Task details: Nothing but the records, repeated word for word and free of pictures, belongs in the answer.

Stored data:
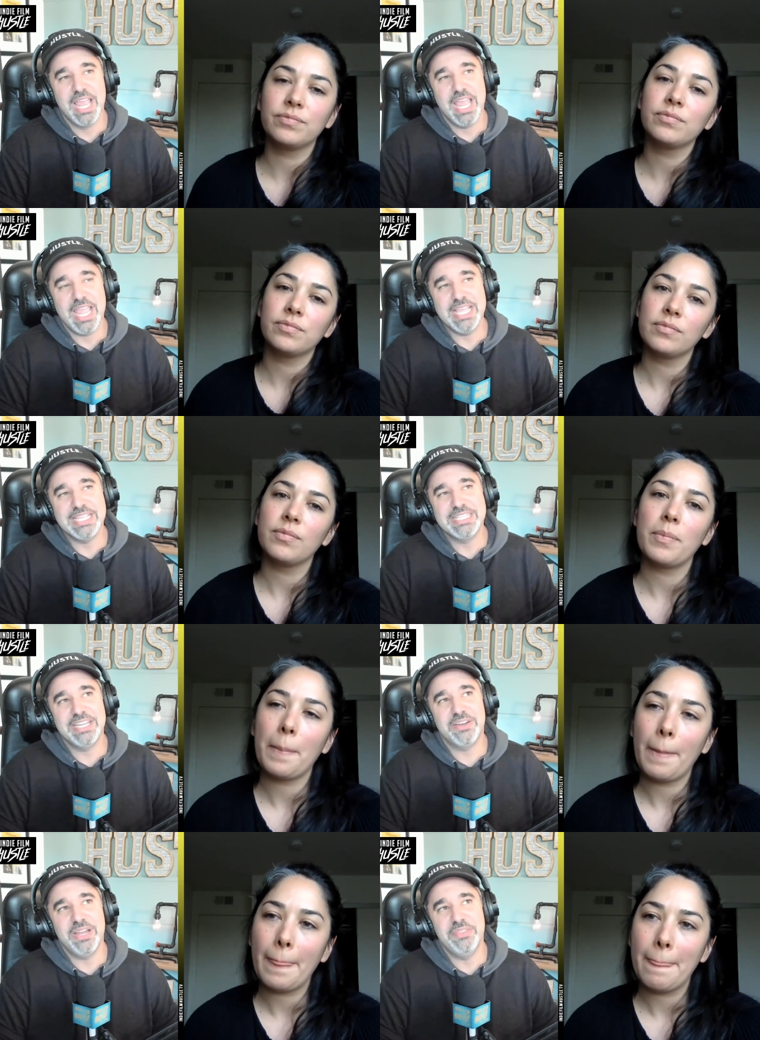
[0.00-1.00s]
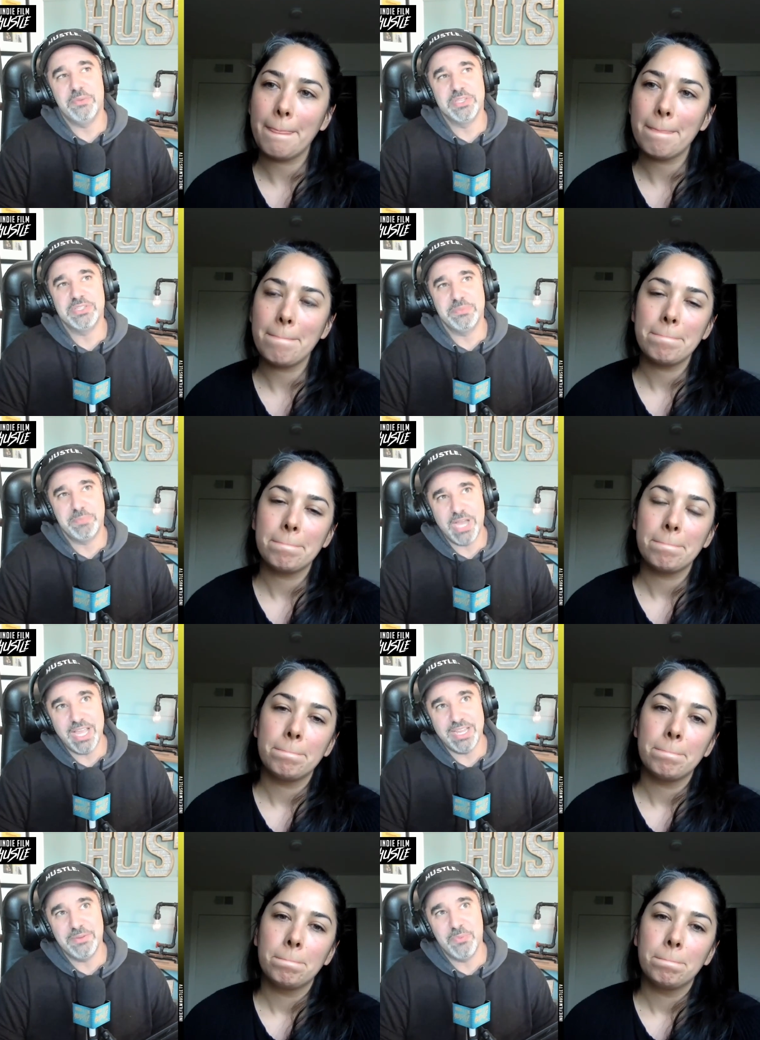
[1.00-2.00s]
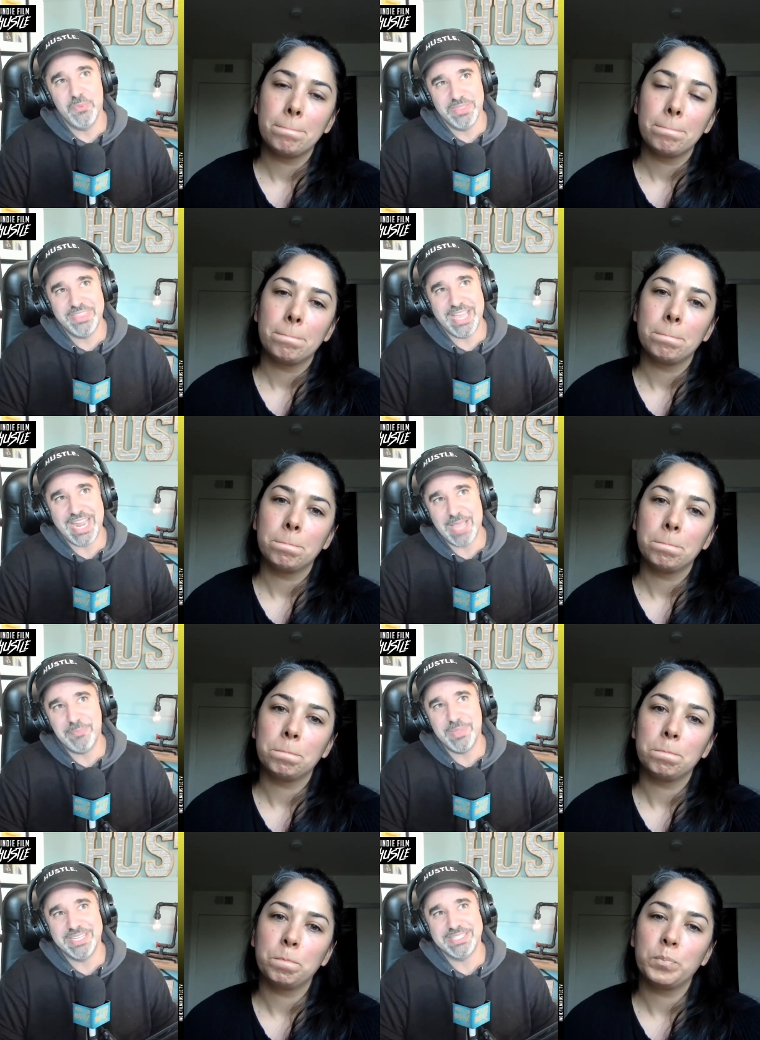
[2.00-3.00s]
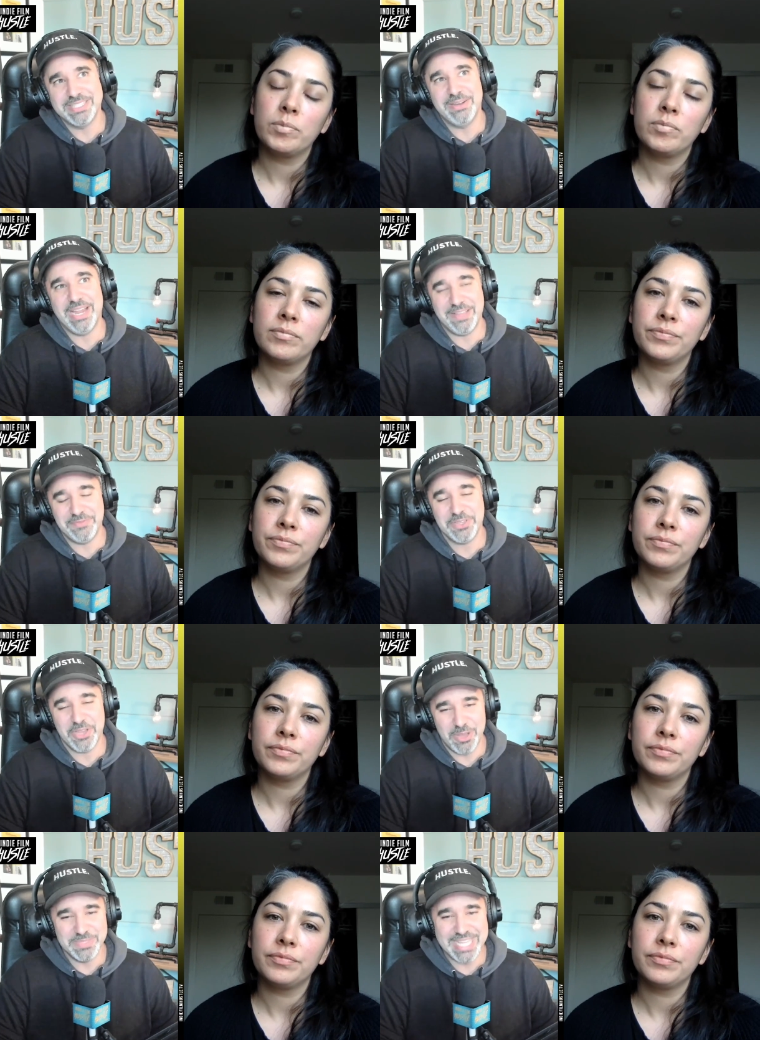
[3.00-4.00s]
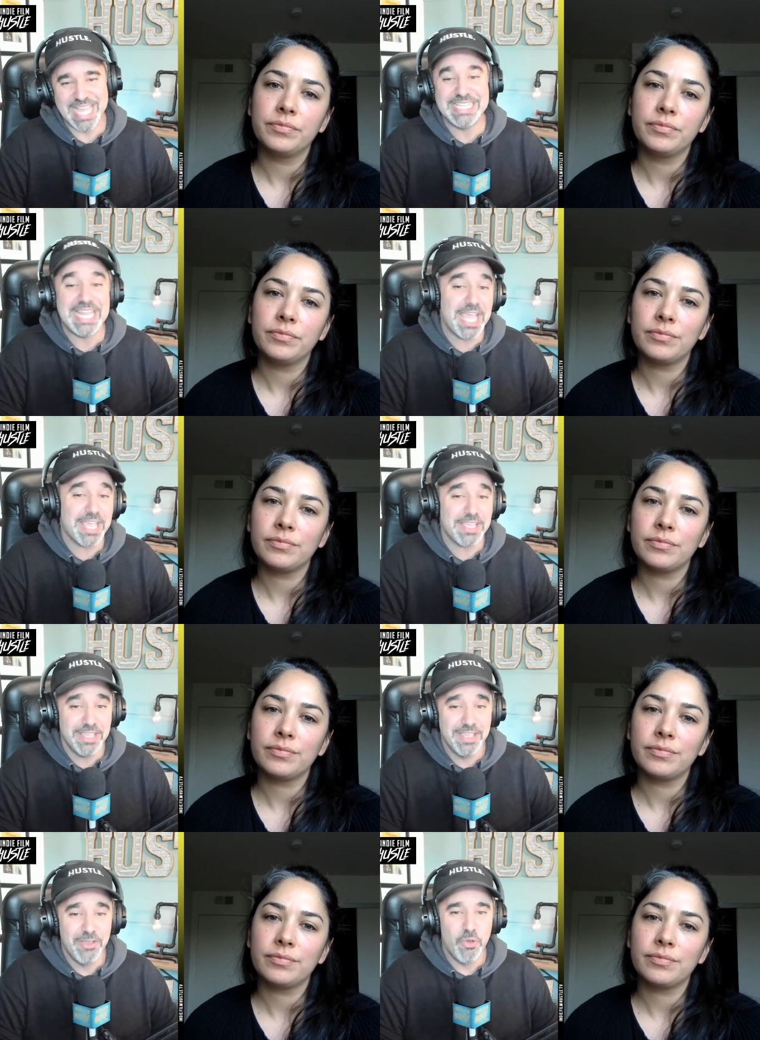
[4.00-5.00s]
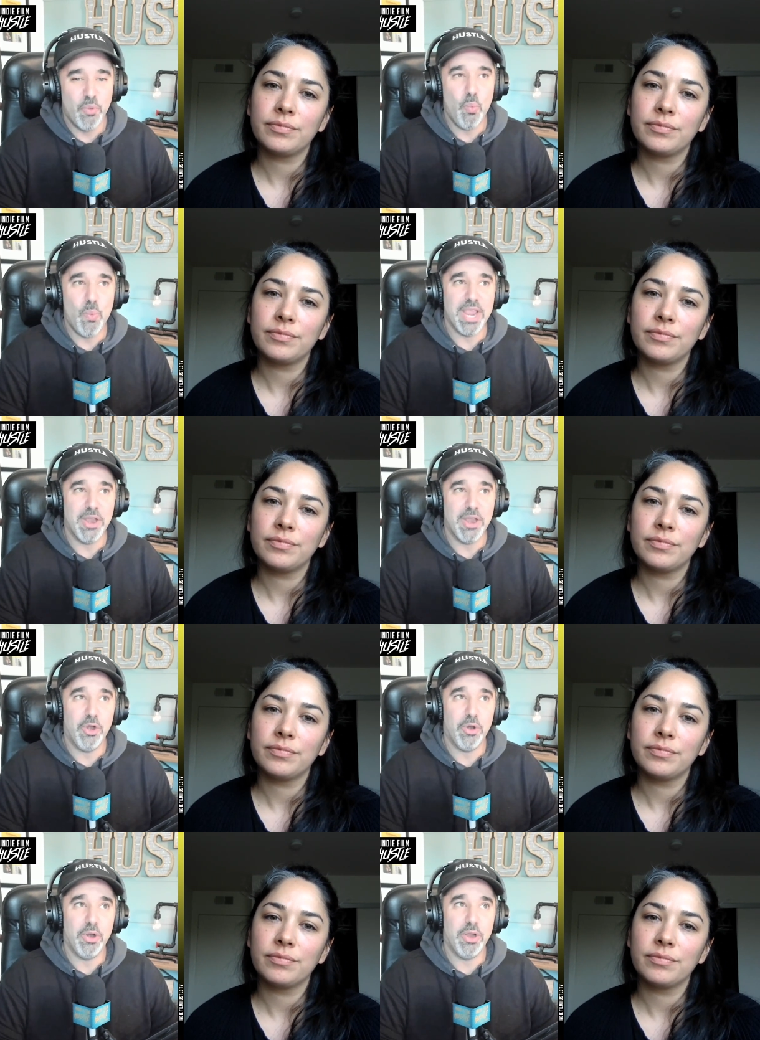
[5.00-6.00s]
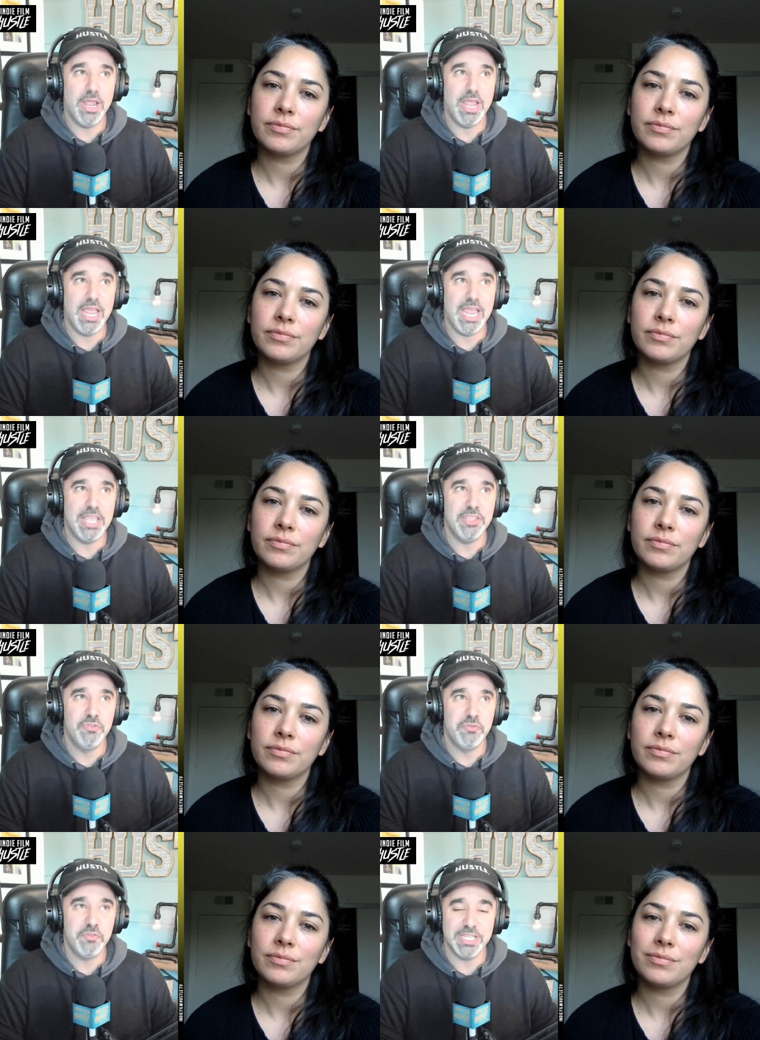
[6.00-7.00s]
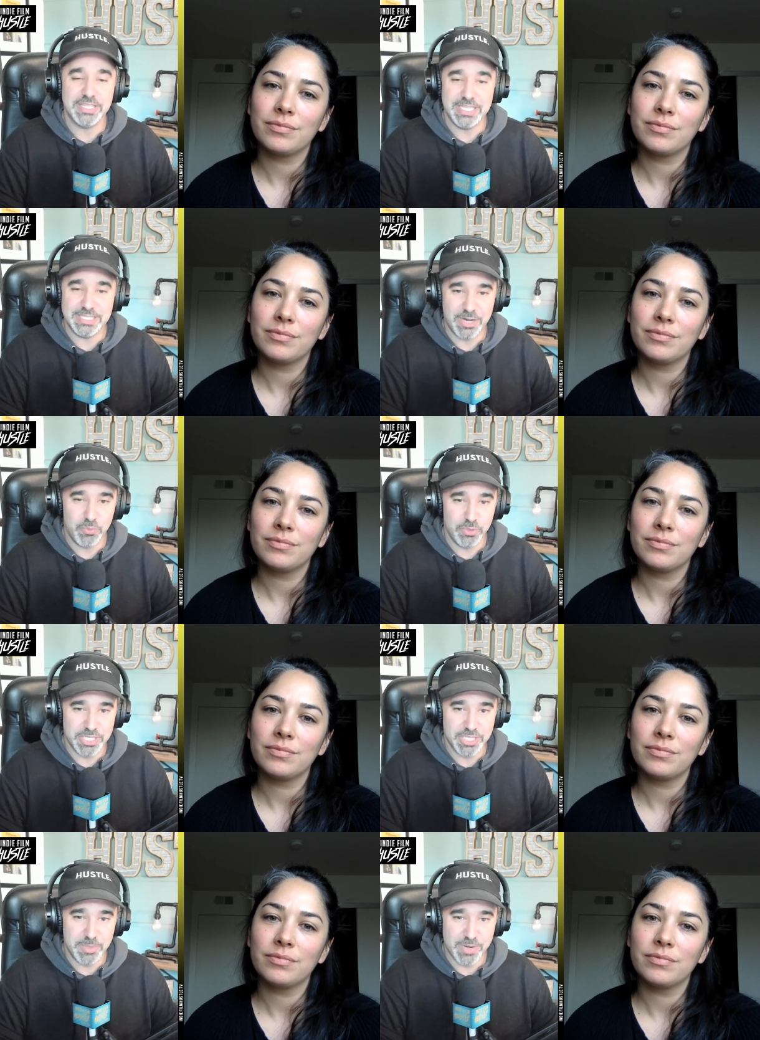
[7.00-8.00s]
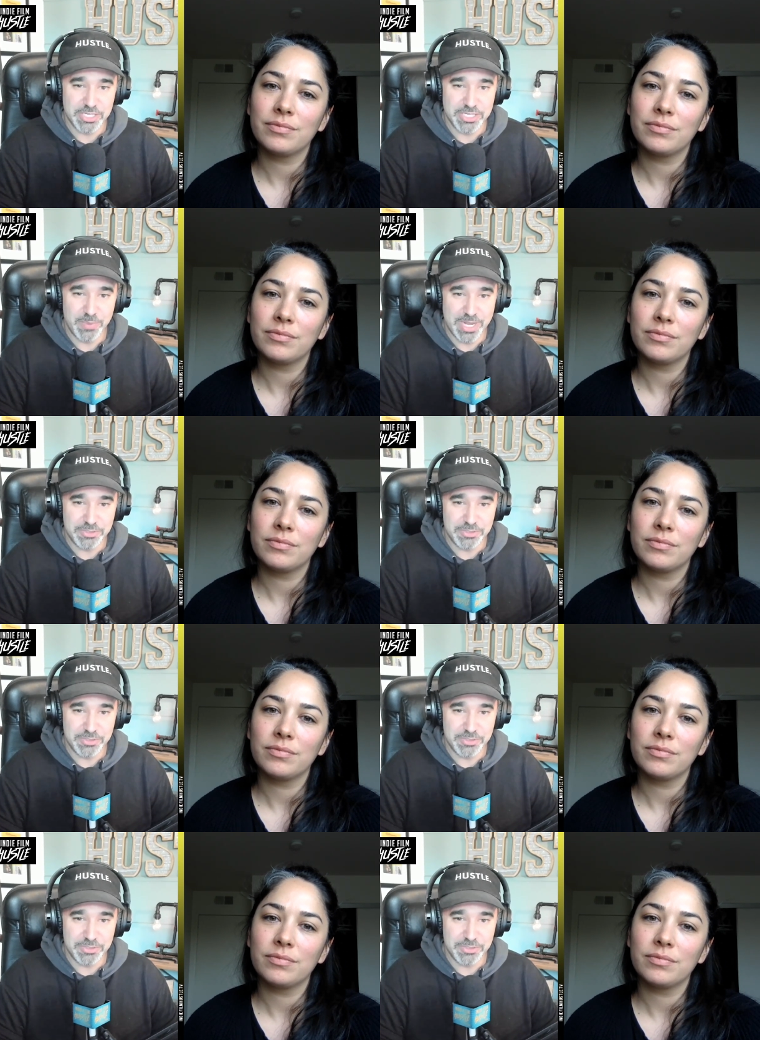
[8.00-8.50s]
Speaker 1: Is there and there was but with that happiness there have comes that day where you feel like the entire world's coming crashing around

Problem solution:
[0.00-1.00s]
[1.00-2.00s]
[2.00-3.00s]
[3.00-4.00s]
[4.00-5.00s]
[5.00-6.00s]
[6.00-7.00s]
[7.00-8.00s]
[8.00-8.50s]
Speaker 1: Is there and there was but with that happiness there have comes that day where you feel like the entire world's coming crashing around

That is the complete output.